## YOUR OBJECTIVE
Which lines below contain the word "Transcript"? Copy each one.

## DATA SECTION
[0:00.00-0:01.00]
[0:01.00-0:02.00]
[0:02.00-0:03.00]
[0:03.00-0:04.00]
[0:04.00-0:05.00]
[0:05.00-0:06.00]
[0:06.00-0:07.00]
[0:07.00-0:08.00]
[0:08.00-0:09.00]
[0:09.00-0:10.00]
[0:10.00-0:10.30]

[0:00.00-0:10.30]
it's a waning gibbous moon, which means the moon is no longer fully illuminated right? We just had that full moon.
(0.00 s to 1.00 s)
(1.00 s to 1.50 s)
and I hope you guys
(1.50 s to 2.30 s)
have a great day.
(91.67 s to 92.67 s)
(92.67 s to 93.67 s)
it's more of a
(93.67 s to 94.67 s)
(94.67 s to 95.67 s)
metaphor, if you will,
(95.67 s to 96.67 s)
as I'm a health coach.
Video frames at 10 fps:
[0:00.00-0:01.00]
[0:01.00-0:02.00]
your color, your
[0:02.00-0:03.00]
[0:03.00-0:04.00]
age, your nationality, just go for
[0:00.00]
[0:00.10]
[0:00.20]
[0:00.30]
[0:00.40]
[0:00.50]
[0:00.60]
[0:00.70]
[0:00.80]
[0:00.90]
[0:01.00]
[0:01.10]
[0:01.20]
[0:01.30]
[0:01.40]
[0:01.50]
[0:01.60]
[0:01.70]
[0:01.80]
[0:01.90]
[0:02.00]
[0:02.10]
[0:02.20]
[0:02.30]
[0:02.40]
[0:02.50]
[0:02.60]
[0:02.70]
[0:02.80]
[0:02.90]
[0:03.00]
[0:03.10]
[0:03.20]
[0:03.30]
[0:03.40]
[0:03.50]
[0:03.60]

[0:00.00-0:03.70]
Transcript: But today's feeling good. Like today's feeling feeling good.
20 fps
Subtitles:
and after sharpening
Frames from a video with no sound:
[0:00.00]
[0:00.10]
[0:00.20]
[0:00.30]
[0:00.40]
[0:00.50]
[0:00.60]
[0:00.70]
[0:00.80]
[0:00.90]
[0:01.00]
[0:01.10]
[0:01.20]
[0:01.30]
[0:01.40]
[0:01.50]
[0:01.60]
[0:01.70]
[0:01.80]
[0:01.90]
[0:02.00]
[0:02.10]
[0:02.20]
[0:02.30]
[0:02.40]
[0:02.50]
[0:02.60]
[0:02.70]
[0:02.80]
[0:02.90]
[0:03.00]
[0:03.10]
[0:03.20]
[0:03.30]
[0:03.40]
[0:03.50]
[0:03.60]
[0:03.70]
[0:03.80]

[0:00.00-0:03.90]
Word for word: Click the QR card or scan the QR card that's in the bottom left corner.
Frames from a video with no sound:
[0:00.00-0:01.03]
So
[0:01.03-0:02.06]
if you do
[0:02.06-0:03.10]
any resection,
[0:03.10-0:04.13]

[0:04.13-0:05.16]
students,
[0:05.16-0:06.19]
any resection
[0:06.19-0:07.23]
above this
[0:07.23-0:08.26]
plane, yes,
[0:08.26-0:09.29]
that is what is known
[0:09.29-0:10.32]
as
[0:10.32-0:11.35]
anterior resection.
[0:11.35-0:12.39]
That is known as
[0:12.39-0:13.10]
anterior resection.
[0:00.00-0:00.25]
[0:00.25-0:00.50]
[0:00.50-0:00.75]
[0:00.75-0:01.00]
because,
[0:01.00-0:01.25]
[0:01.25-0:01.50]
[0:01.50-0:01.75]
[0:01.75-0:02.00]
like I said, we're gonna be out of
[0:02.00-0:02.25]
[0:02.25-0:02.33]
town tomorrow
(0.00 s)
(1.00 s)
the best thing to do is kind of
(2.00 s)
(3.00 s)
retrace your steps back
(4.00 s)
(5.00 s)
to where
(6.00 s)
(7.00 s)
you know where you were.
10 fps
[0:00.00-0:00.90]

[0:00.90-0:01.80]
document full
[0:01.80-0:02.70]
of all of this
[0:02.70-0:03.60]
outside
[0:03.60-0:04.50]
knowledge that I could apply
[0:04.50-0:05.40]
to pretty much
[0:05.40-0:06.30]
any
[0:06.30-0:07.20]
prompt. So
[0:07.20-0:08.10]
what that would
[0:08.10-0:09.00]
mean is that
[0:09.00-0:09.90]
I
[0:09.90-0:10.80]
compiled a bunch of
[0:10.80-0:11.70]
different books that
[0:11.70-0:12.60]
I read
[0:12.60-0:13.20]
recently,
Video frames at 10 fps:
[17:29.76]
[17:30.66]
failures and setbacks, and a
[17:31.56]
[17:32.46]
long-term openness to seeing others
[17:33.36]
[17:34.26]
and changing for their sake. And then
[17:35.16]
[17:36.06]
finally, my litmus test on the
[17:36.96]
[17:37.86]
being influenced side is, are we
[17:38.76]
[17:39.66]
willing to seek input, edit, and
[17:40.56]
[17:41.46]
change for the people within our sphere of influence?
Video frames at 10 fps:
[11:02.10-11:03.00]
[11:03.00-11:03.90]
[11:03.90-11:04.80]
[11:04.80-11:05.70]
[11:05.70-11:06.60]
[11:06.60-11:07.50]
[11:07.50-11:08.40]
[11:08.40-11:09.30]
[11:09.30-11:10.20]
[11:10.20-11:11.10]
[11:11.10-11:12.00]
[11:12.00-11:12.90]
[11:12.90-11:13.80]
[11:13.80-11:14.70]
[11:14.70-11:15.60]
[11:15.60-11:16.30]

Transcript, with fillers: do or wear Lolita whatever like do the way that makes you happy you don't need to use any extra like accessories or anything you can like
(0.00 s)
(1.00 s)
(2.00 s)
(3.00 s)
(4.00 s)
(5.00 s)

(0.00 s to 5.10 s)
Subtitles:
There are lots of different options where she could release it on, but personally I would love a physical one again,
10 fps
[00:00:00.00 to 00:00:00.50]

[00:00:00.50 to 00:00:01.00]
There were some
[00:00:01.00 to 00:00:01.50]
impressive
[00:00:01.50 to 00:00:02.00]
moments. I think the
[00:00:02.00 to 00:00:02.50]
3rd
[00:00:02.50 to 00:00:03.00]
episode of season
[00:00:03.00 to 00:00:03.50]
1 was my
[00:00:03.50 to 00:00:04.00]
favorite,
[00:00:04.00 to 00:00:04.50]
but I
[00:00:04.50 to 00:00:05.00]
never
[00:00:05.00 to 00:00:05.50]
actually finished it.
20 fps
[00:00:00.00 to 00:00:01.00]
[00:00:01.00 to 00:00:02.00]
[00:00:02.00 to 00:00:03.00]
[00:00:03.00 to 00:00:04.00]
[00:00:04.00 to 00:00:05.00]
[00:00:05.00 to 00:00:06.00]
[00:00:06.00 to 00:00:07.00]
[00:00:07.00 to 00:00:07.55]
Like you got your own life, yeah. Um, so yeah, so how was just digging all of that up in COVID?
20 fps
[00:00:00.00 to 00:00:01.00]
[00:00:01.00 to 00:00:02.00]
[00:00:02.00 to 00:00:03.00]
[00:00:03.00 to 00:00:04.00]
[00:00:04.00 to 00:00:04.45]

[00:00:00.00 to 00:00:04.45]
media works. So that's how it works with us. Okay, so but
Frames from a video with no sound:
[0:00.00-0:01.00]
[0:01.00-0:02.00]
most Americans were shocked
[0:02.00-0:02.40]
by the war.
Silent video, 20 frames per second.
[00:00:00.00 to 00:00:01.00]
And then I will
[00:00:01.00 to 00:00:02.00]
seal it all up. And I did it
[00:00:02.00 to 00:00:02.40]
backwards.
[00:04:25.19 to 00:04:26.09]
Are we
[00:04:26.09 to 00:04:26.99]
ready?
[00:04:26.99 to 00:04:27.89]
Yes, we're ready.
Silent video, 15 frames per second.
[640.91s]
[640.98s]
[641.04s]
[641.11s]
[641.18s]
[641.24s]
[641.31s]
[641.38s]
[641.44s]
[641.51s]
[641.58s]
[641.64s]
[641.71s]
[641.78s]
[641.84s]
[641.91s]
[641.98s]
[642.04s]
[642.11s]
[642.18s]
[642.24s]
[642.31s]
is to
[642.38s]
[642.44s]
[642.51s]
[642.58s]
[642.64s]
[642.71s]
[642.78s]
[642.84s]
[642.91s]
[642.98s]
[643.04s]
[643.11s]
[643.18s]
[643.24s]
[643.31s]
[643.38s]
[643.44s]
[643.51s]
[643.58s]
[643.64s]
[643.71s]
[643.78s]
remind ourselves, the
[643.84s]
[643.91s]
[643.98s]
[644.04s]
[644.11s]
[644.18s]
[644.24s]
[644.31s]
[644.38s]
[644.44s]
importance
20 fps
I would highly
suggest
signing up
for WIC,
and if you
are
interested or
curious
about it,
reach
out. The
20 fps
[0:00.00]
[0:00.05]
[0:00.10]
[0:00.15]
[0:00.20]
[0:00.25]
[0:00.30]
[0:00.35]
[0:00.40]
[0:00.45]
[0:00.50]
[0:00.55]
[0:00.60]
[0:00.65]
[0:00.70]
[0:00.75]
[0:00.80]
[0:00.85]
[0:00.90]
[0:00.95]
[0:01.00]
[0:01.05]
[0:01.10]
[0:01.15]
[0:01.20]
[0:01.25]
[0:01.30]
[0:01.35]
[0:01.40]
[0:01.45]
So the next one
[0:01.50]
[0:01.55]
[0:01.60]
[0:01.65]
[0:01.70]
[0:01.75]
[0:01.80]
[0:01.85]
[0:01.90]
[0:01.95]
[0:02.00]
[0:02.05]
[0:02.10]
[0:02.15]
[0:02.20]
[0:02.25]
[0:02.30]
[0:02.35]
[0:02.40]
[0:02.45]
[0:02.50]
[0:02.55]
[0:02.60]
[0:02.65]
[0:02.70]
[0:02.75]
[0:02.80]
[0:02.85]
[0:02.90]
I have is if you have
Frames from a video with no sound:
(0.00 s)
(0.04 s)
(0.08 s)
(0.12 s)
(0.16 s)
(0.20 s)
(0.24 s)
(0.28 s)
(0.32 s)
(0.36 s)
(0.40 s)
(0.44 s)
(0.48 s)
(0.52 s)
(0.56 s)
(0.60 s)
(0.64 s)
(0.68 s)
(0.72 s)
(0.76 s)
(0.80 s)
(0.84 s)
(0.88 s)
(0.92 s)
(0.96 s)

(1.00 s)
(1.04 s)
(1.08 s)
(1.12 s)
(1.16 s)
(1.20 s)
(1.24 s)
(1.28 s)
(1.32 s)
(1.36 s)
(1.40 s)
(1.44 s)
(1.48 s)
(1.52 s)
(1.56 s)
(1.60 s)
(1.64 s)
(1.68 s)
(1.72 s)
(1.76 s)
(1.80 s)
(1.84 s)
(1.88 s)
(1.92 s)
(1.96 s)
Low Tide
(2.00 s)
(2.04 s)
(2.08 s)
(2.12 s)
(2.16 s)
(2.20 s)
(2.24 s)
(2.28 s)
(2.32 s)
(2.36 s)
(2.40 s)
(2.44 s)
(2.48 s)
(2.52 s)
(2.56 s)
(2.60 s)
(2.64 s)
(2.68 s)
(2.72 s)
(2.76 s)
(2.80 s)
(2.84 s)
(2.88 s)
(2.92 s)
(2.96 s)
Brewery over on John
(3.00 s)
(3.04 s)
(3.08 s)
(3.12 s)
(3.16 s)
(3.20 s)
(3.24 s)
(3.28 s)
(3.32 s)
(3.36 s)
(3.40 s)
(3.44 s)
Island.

## SOLUTION FOR THIS TASK
Transcript: But today's feeling good. Like today's feeling feeling good.
Transcript, with fillers: do or wear Lolita whatever like do the way that makes you happy you don't need to use any extra like accessories or anything you can like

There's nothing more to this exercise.